* [LISTED RECORDS]:
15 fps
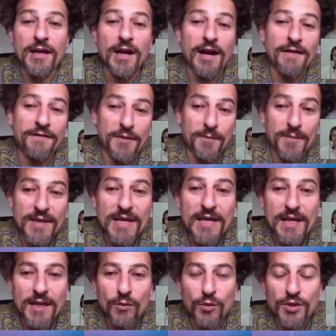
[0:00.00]
get off the
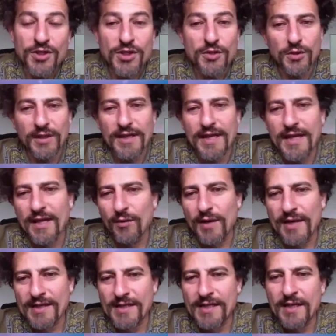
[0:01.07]
meat, which is really
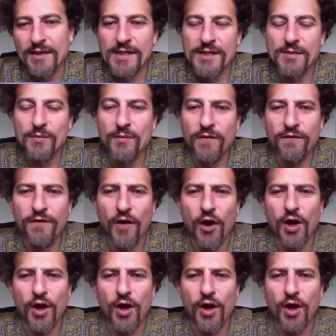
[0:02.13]
interesting because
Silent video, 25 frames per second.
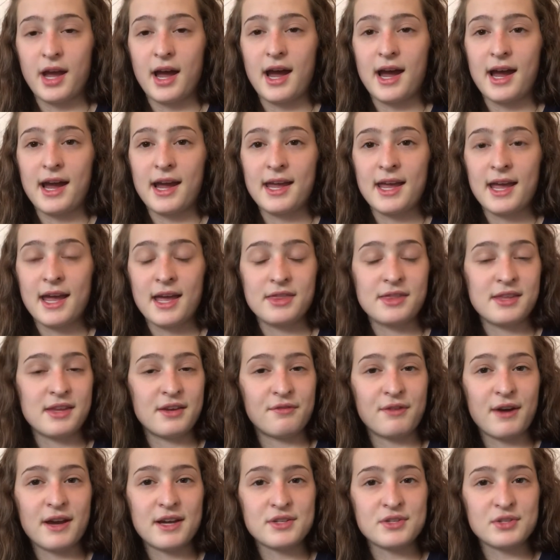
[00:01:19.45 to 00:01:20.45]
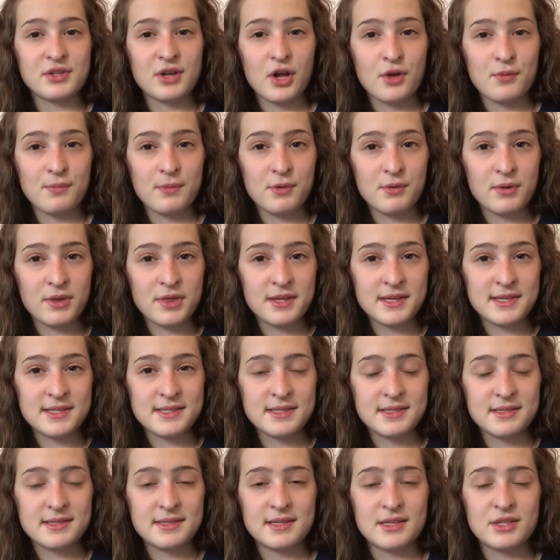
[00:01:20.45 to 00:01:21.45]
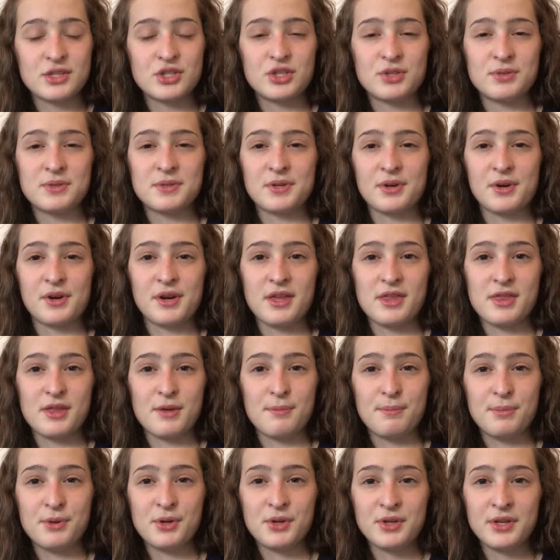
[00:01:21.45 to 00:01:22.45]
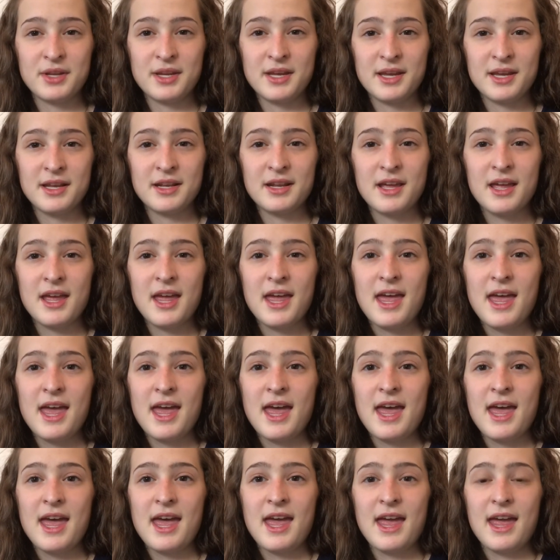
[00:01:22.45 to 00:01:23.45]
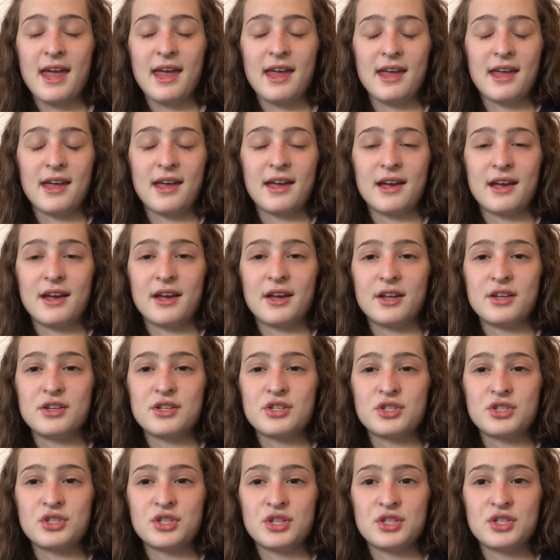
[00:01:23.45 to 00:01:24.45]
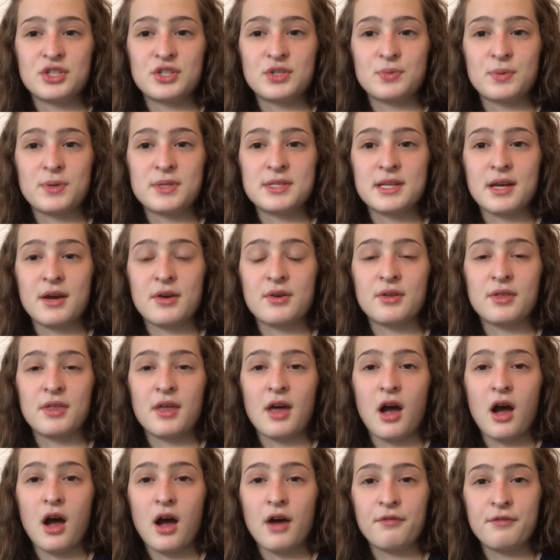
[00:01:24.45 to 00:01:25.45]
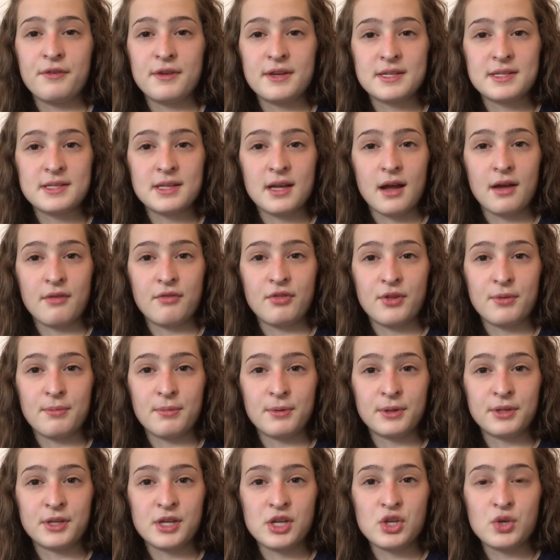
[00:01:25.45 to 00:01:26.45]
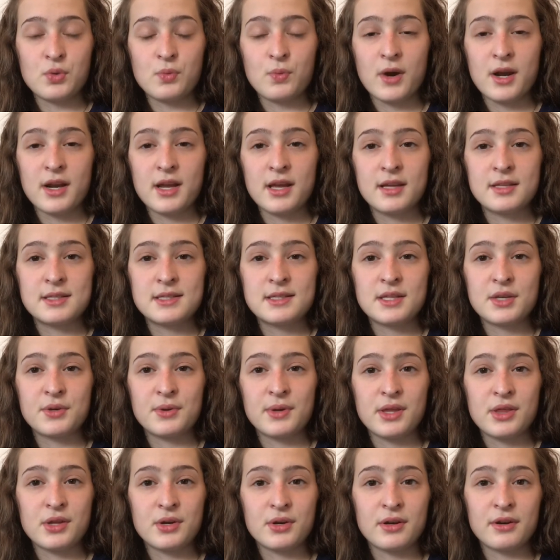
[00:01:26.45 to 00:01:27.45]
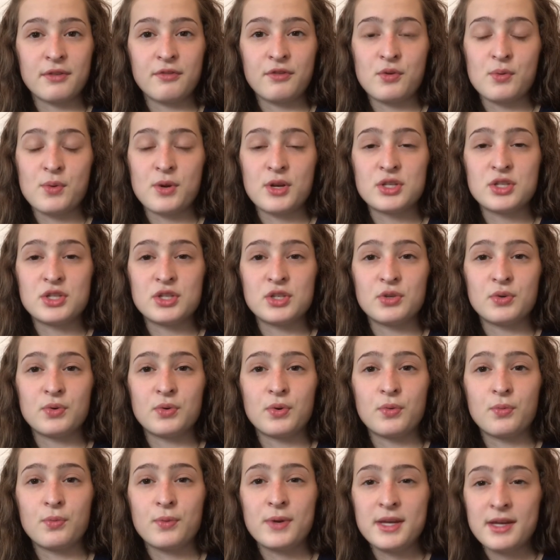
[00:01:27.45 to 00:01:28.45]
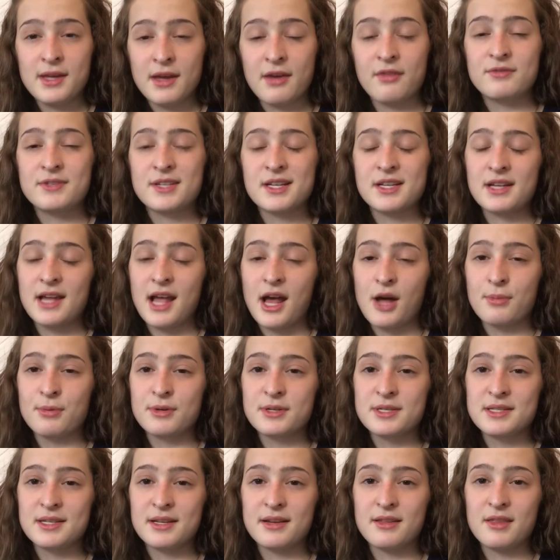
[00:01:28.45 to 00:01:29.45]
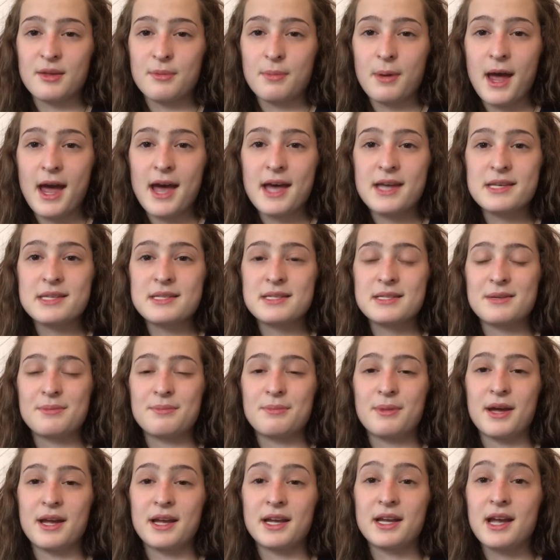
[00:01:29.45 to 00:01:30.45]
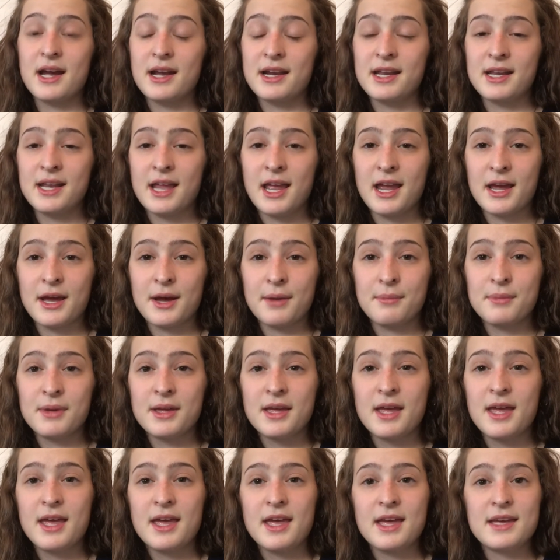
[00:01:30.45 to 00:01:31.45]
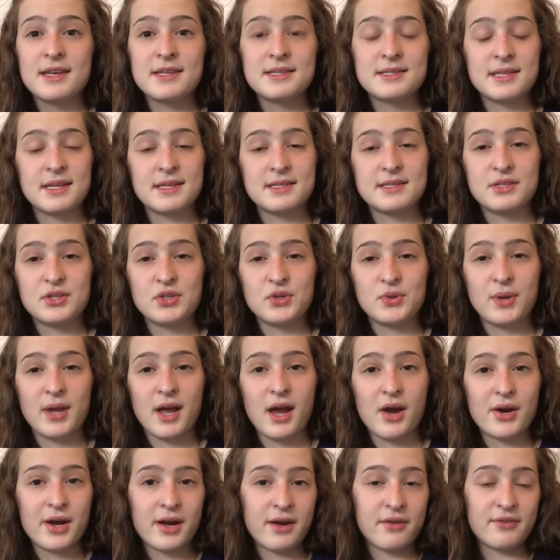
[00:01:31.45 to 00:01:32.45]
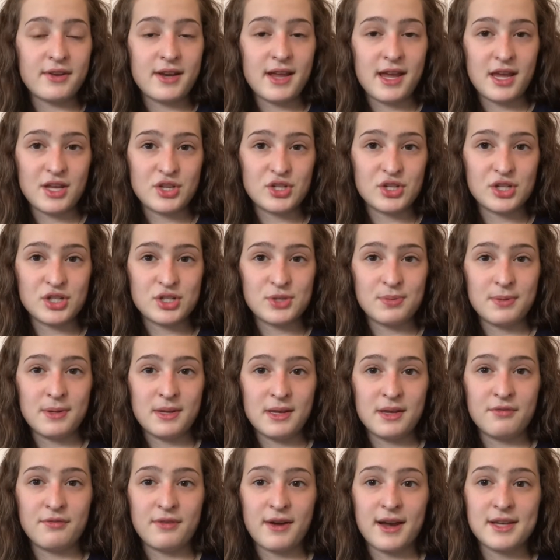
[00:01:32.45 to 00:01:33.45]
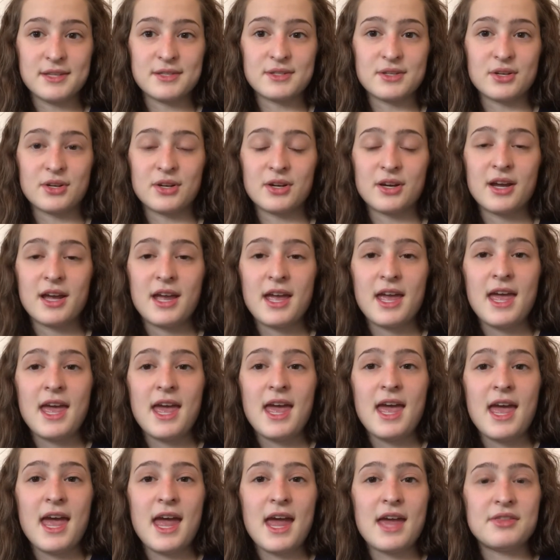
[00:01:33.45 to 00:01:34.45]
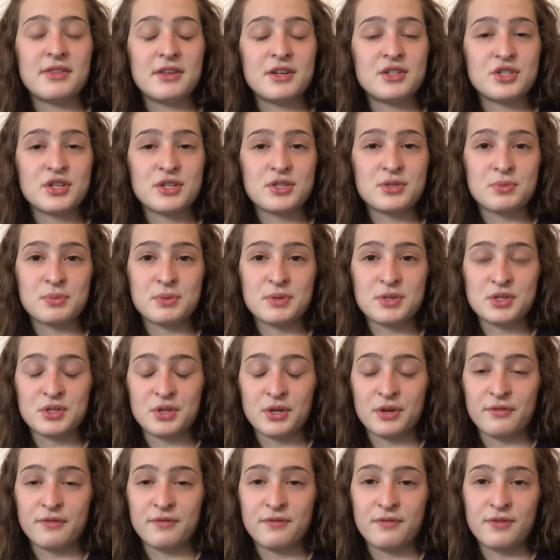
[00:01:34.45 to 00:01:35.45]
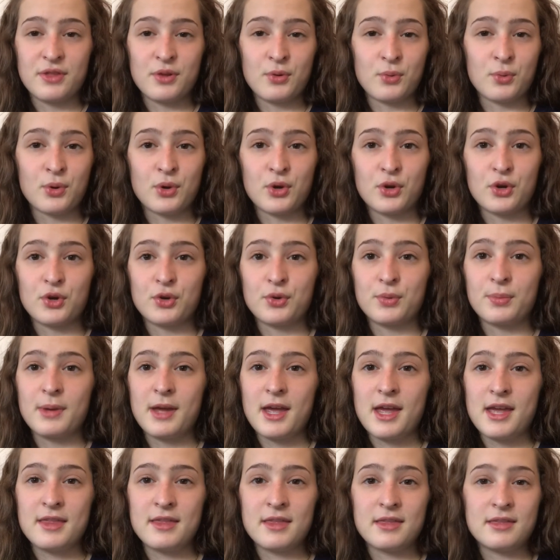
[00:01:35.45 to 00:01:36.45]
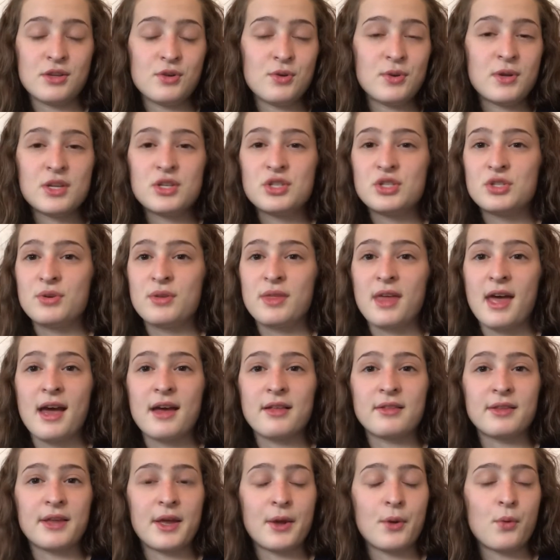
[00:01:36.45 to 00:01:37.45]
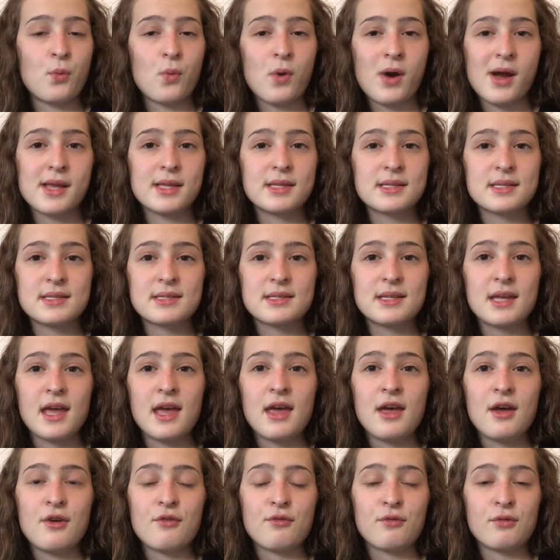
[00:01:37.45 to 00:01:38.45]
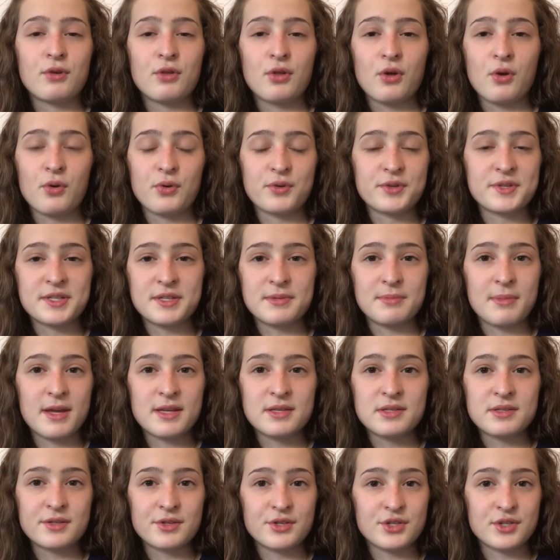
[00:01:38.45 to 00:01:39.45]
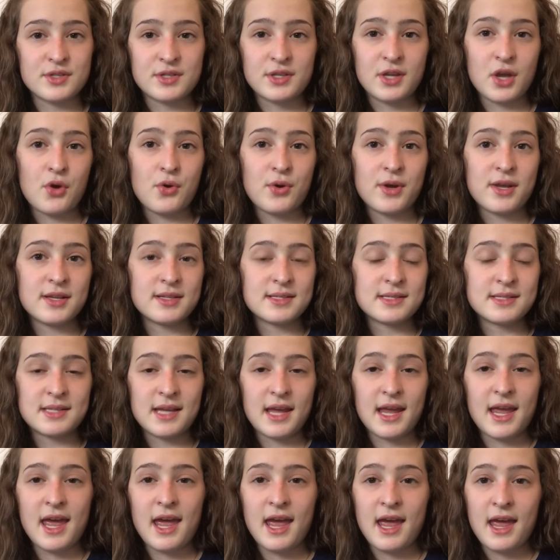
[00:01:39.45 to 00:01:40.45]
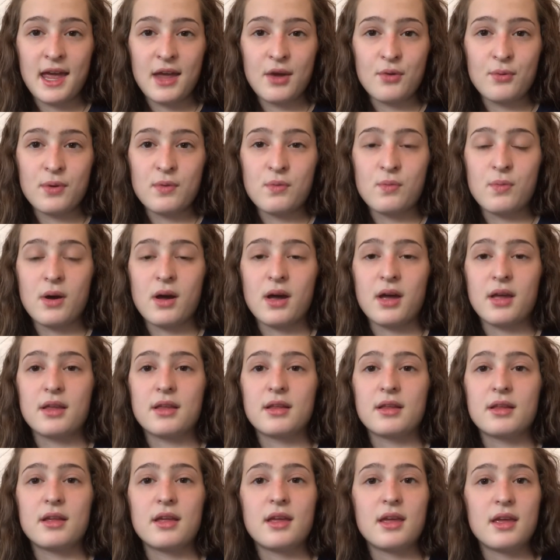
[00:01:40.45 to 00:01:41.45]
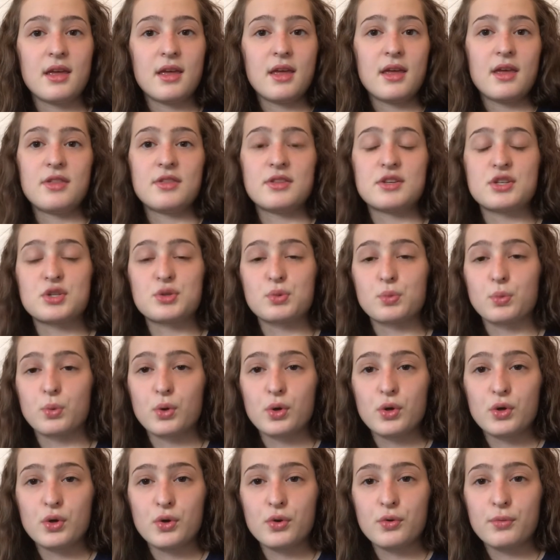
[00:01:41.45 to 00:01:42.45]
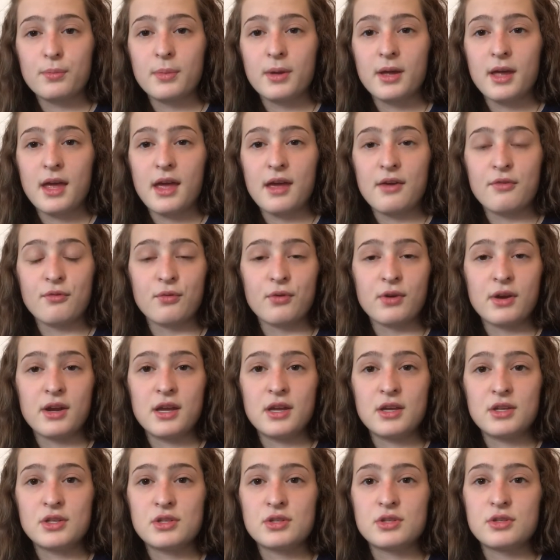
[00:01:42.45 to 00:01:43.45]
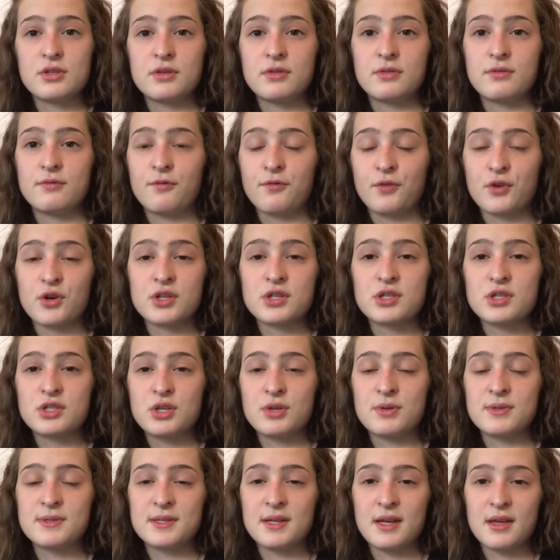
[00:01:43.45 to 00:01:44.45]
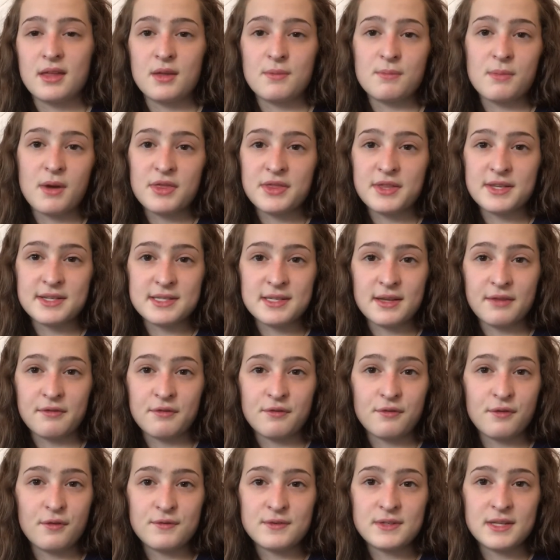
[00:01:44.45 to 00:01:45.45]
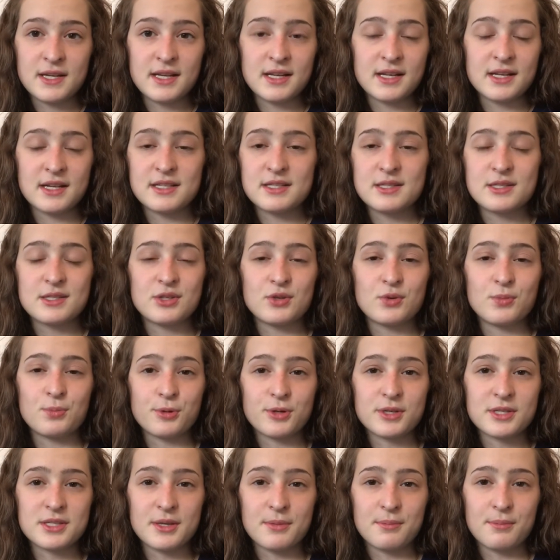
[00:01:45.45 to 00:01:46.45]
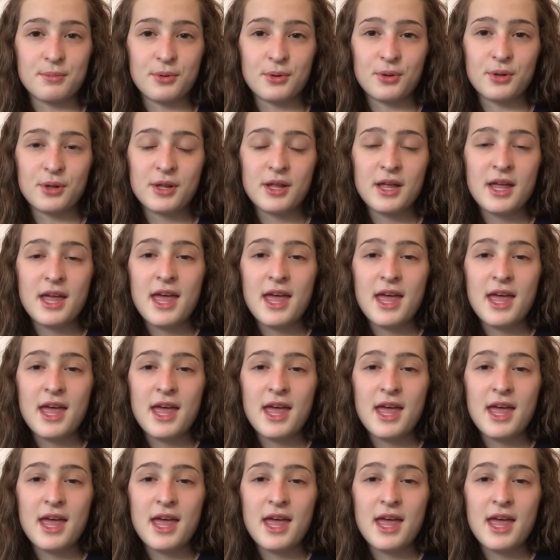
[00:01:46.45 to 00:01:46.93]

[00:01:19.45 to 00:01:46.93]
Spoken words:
I had the advisor help me with this since she's already in the building. And she just went down to the office of the building you wanted. So either if you want to do, we have done Albertson in the past, but Cunningham, since you now have an HHP advisor, and they just reserve the room. And you can do that like once for the whole semester. Just go in and say, hey, we want this room every first Tuesday of the month at 7:15, and it's super simple.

* [TASK STATEMENT]:
Above are records; repeat only the lines from the line with "[00:01:33.45 to 00:01:34.45]" through the line with "[00:01:19.45 to 00:01:46.93]", and leave pictures out.

* [YOUR RESPONSE]:
[00:01:33.45 to 00:01:34.45]
[00:01:34.45 to 00:01:35.45]
[00:01:35.45 to 00:01:36.45]
[00:01:36.45 to 00:01:37.45]
[00:01:37.45 to 00:01:38.45]
[00:01:38.45 to 00:01:39.45]
[00:01:39.45 to 00:01:40.45]
[00:01:40.45 to 00:01:41.45]
[00:01:41.45 to 00:01:42.45]
[00:01:42.45 to 00:01:43.45]
[00:01:43.45 to 00:01:44.45]
[00:01:44.45 to 00:01:45.45]
[00:01:45.45 to 00:01:46.45]
[00:01:46.45 to 00:01:46.93]

[00:01:19.45 to 00:01:46.93]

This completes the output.